If someone dies of a respiratory infection in the UK, the specific cause of the infection is not usually recorded, unless the illness is a rare ‘notifiable disease’.
So the vast majority of respiratory deaths in the UK are recorded as bronchopneumonia, pneumonia, old age or a similar designation. We don’t really test for flu, or other seasonal infections.
If the patient has, say, cancer, motor neurone disease or another serious disease, this will be recorded as the cause of death, even if the final illness was a respiratory infection.
This means UK certifications normally under-record deaths due to respiratory infections.
Now look at what has happened since the emergence of Covid-19. The list of notifiable diseases has been updated.
This list — as well as containing smallpox (which has been extinct for many years) and conditions such as anthrax, brucellosis, plague and rabies (which most UK doctors will never see in their entire careers) — has now been amended to include Covid-19.
But not flu.
That means every positive test for Covid-19 must be notified, in a way that it just would not be for flu or most other infections.
In the current climate, anyone with a positive test for Covid-19 will certainly be known to clinical staff looking after them: if any of these patients dies, staff will have to record the Covid-19 designation on the death certificate — contrary to usual practice for most infections of this kind.
There is a big difference between Covid-19 causing death, and Covid-19 being found in someone who died of other causes.
Making Covid-19 notifiable might give the appearance of it causing increasing numbers of deaths, whether this is true or not.
It might appear far more of a killer than flu, simply because of the way deaths are recorded.
You realise I’m sure that if you and I did that in the business industry they’d lock us up.
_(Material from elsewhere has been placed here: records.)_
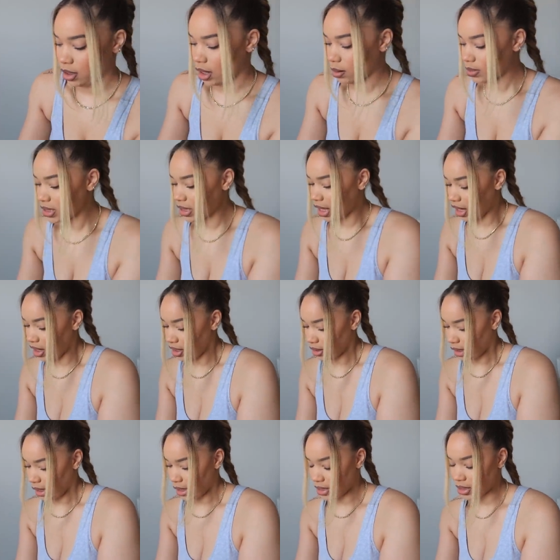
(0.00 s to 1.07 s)
I'm scared.
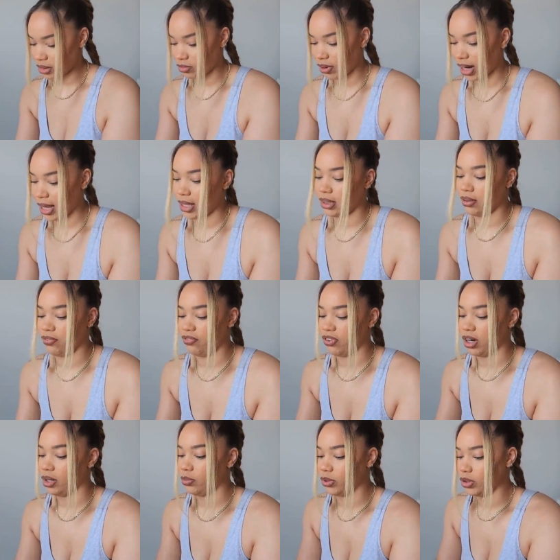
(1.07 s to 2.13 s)
Like, is it right at the
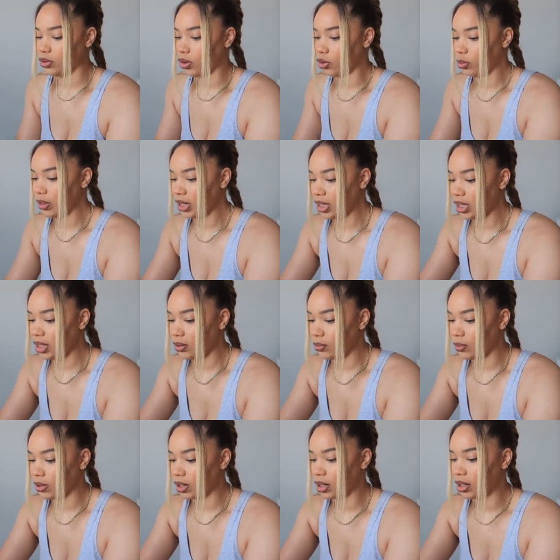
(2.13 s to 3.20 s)
front when you open it
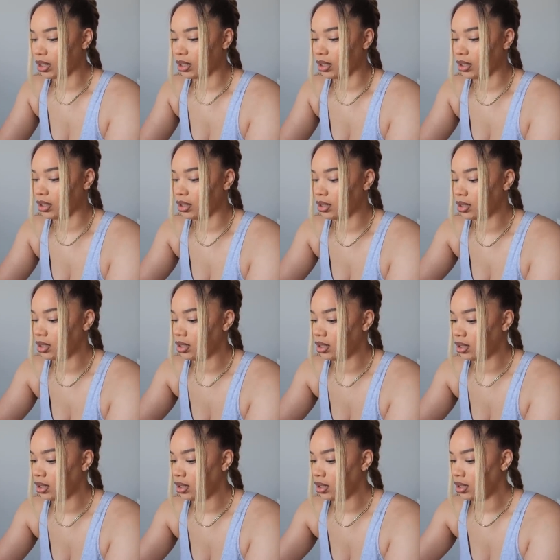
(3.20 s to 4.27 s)
or?
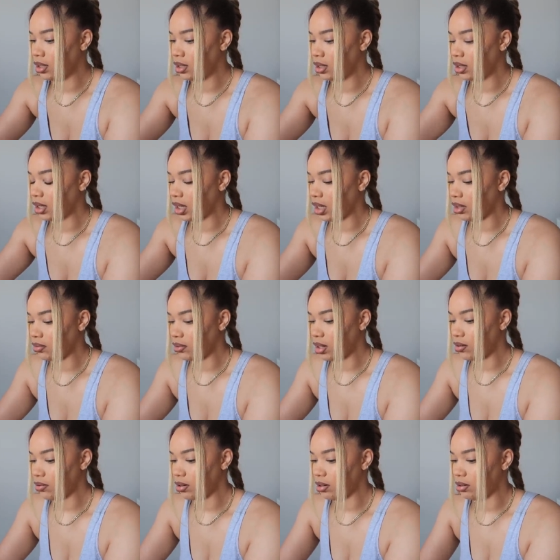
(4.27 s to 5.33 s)
I
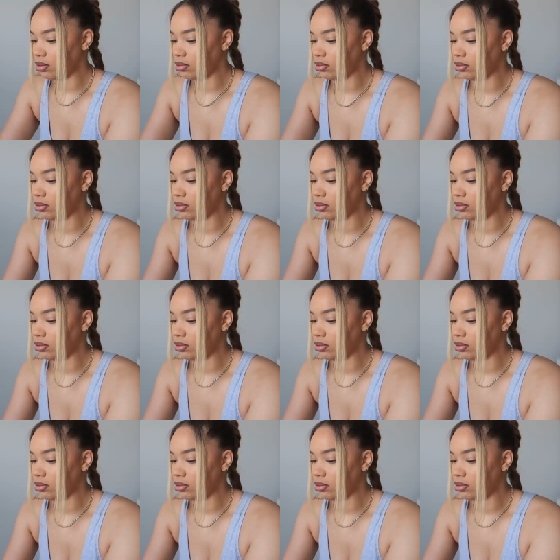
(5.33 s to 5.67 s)
don't know, girl.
It’s called fraud.
But as I always say to my kids.
Don’t bitch to me about the situation…figure it out and make sure you make it work for you.
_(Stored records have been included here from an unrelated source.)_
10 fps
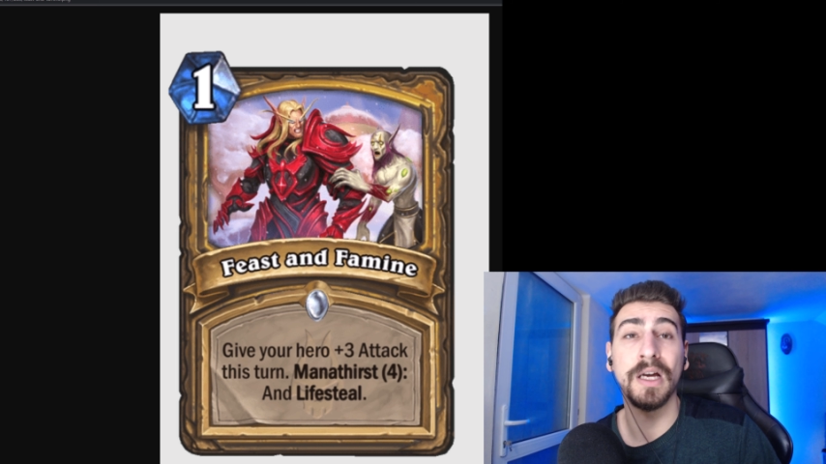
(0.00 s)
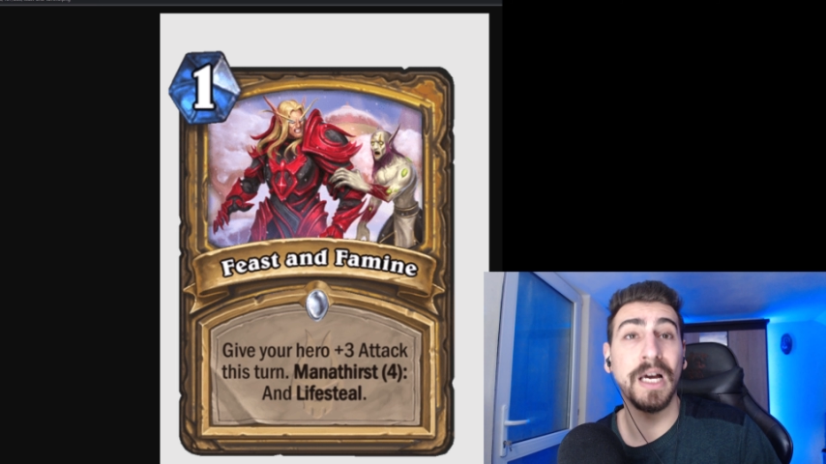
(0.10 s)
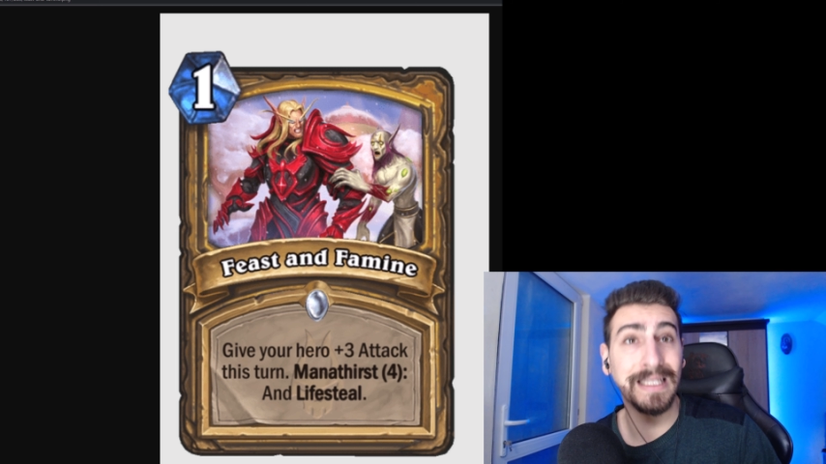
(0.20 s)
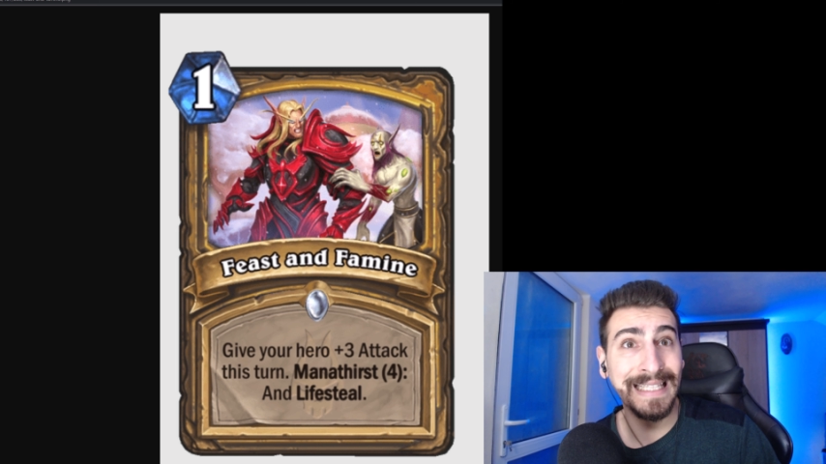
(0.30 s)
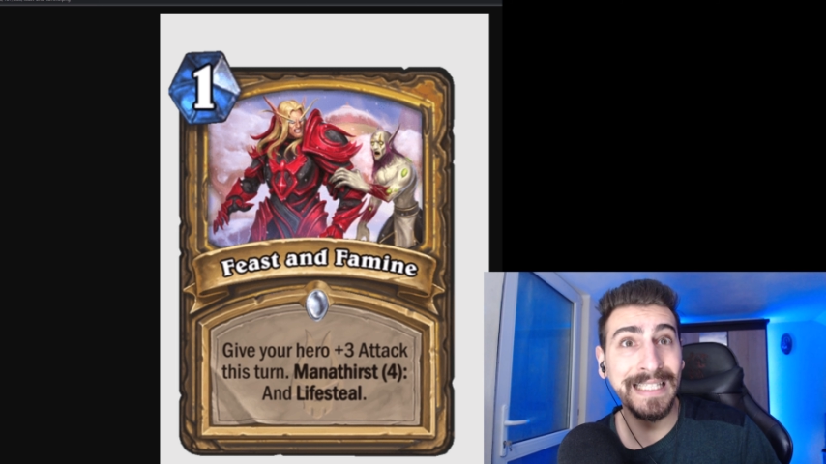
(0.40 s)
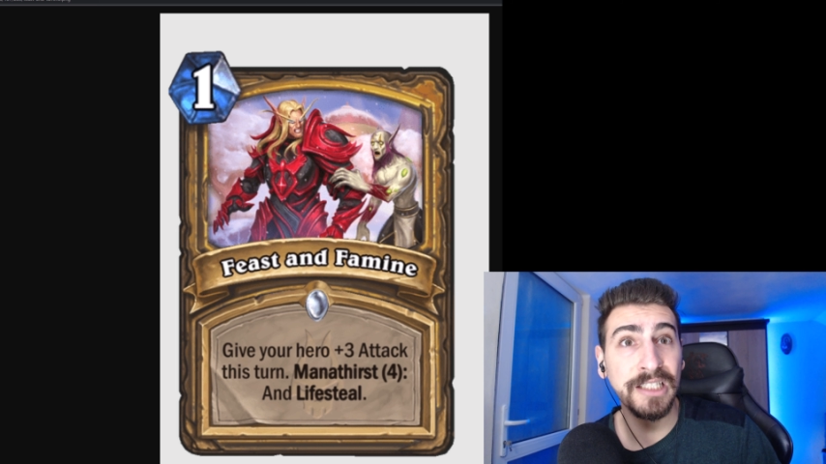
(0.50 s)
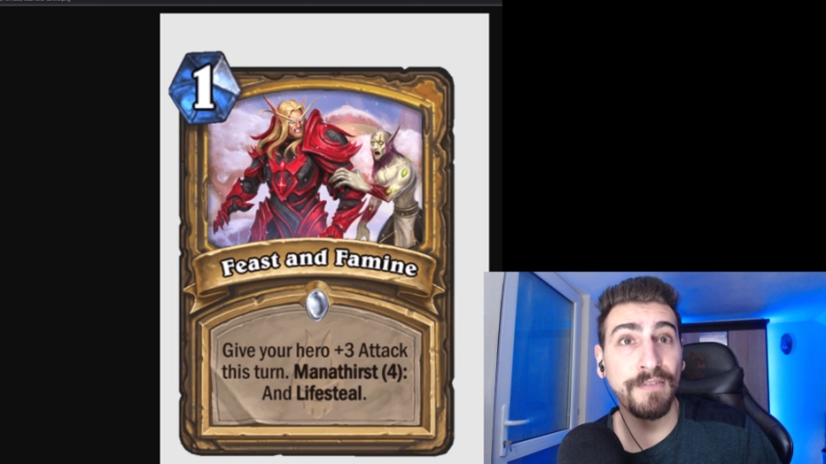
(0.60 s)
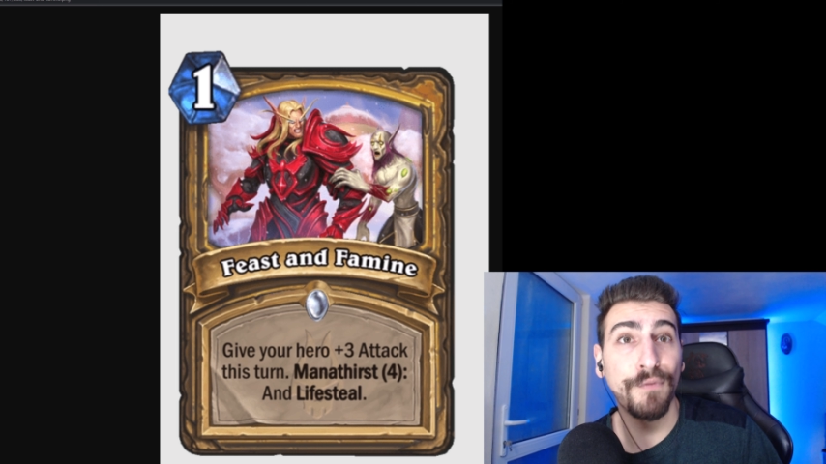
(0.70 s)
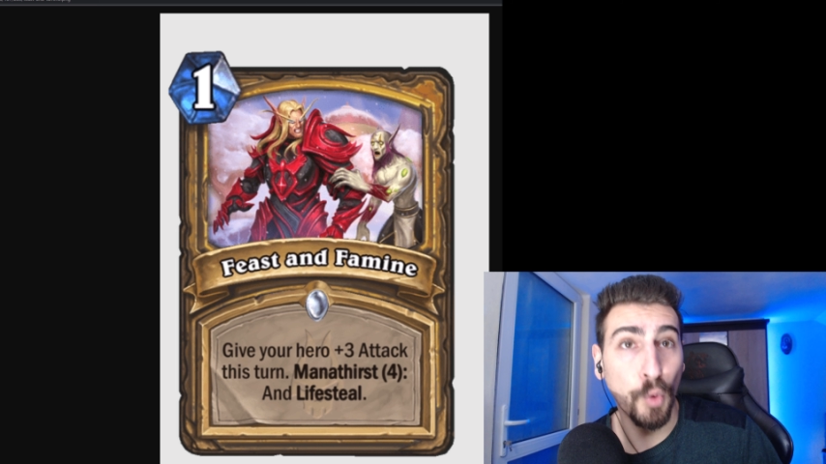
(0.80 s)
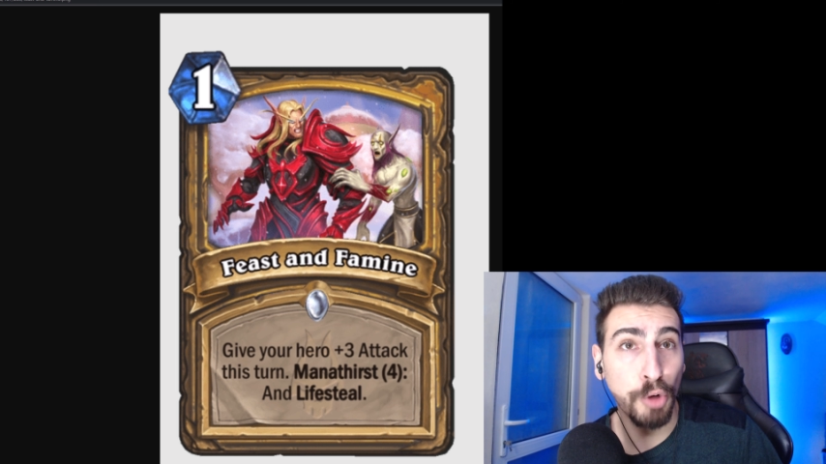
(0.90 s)
at least
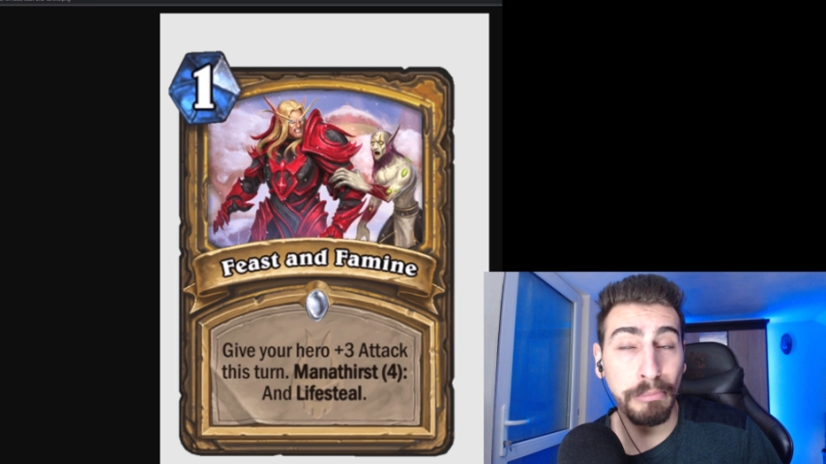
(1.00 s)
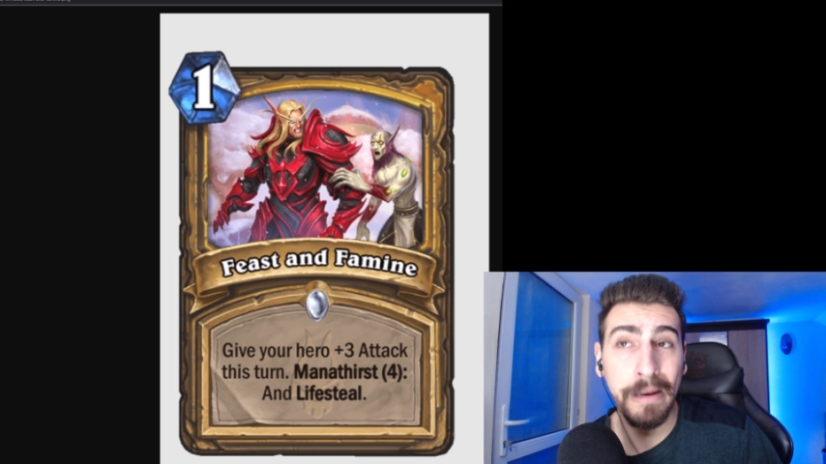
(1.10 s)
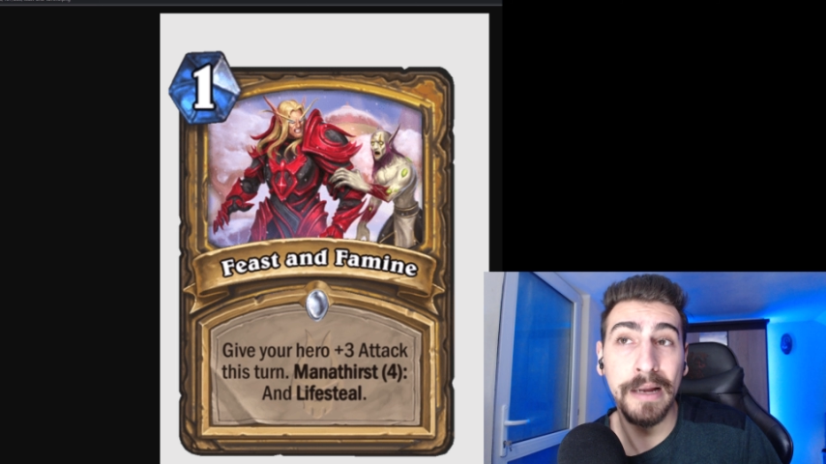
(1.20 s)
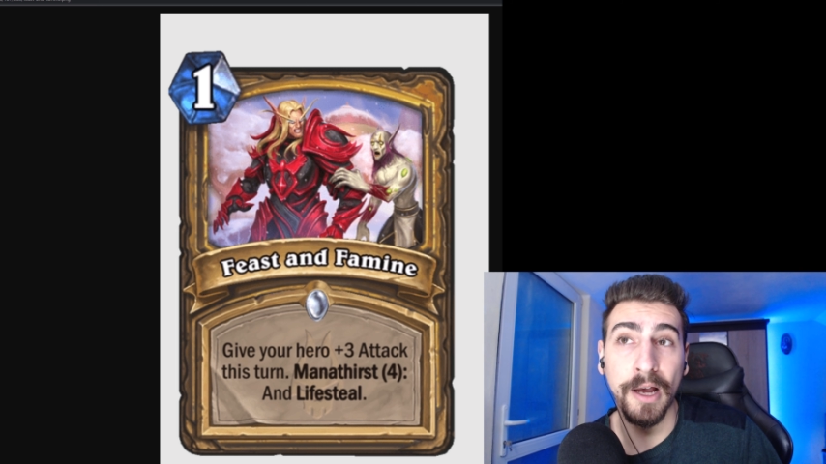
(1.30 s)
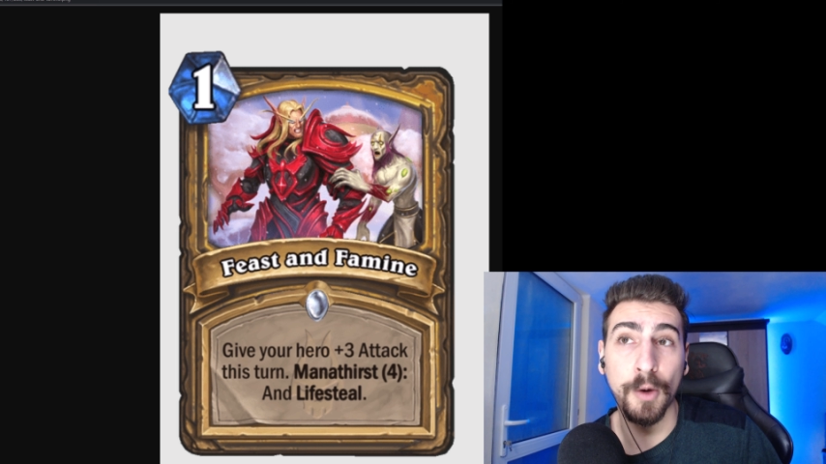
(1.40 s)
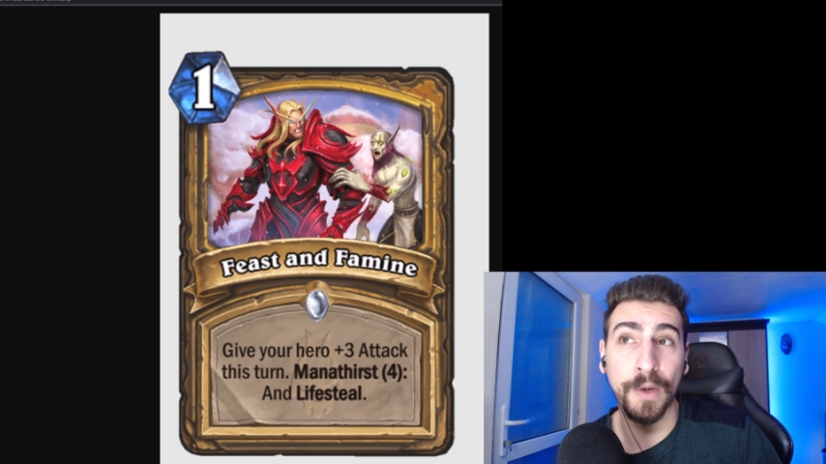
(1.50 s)
4 mana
Winners don’t complain. They attack a problem. Go forth and attack it dammit.
And that’s our job here.
It’s not to bitch about what should or shouldn’t happen because let’s face it nobody cares about what I think, or you for that matter.
Nope…instead it’s best we understand why anything happens because that’ll allow us a better perspective to peer into the future to understand probabilities going forward.